Records from a data source
--- --- ---

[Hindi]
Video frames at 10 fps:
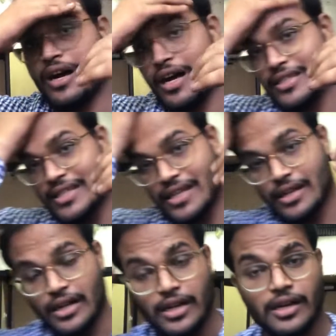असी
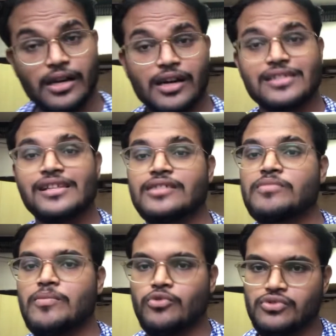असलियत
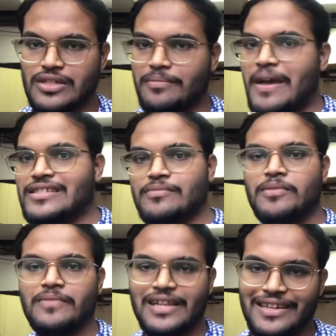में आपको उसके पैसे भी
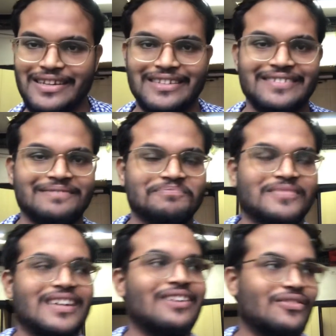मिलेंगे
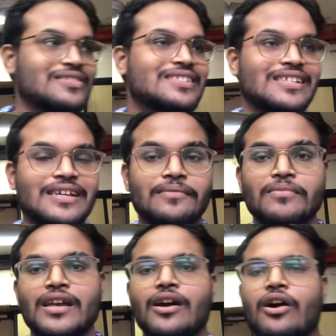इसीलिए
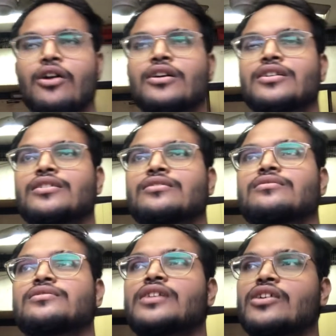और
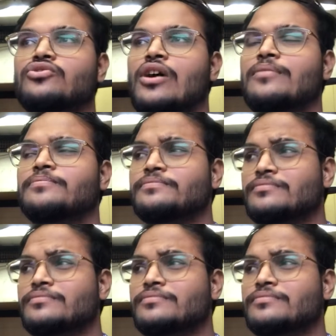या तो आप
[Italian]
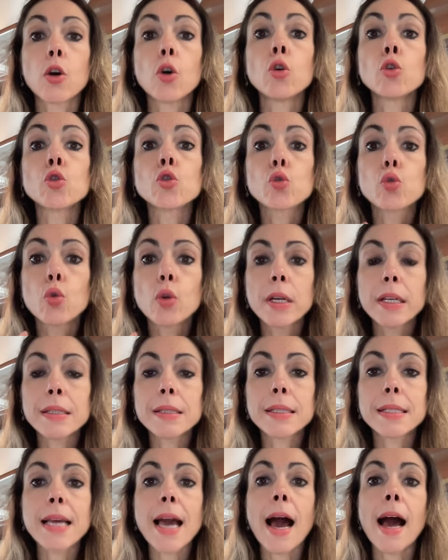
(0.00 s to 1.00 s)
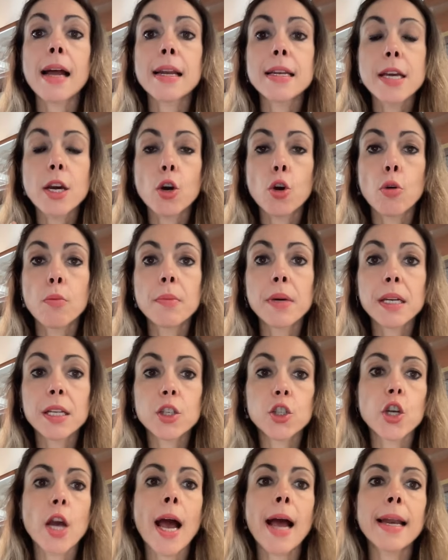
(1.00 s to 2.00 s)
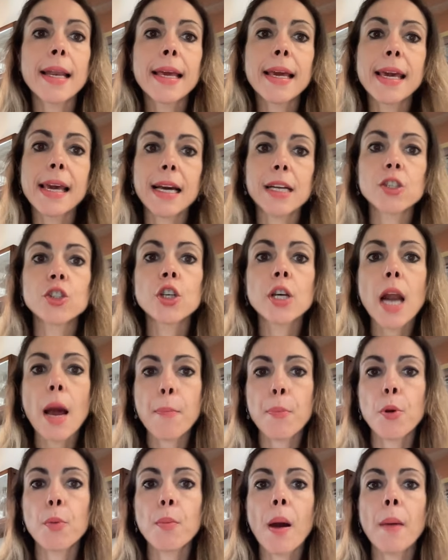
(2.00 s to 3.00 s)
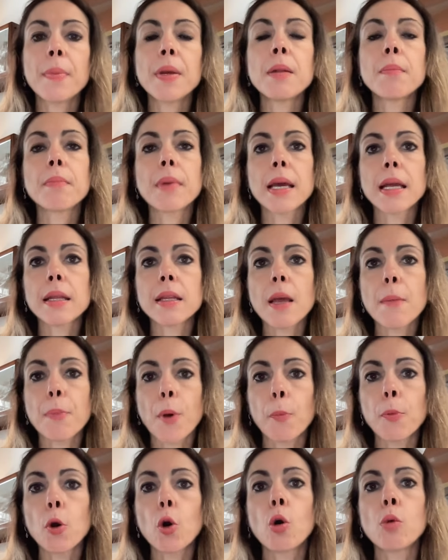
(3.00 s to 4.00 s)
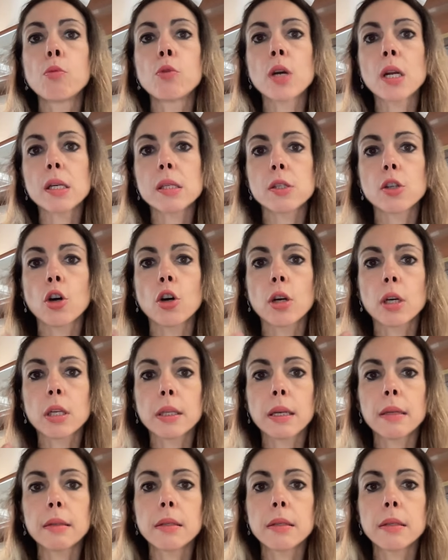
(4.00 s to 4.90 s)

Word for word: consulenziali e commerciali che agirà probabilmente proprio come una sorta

--- --- ---

**Assignment:** Write down all the entries exactly, but not the pictures they hold.

**Written response:**
[Hindi]
Video frames at 10 fps:
असी
असलियत
में आपको उसके पैसे भी
मिलेंगे
इसीलिए
और
या तो आप
[Italian]
(0.00 s to 1.00 s)
(1.00 s to 2.00 s)
(2.00 s to 3.00 s)
(3.00 s to 4.00 s)
(4.00 s to 4.90 s)

Word for word: consulenziali e commerciali che agirà probabilmente proprio come una sorta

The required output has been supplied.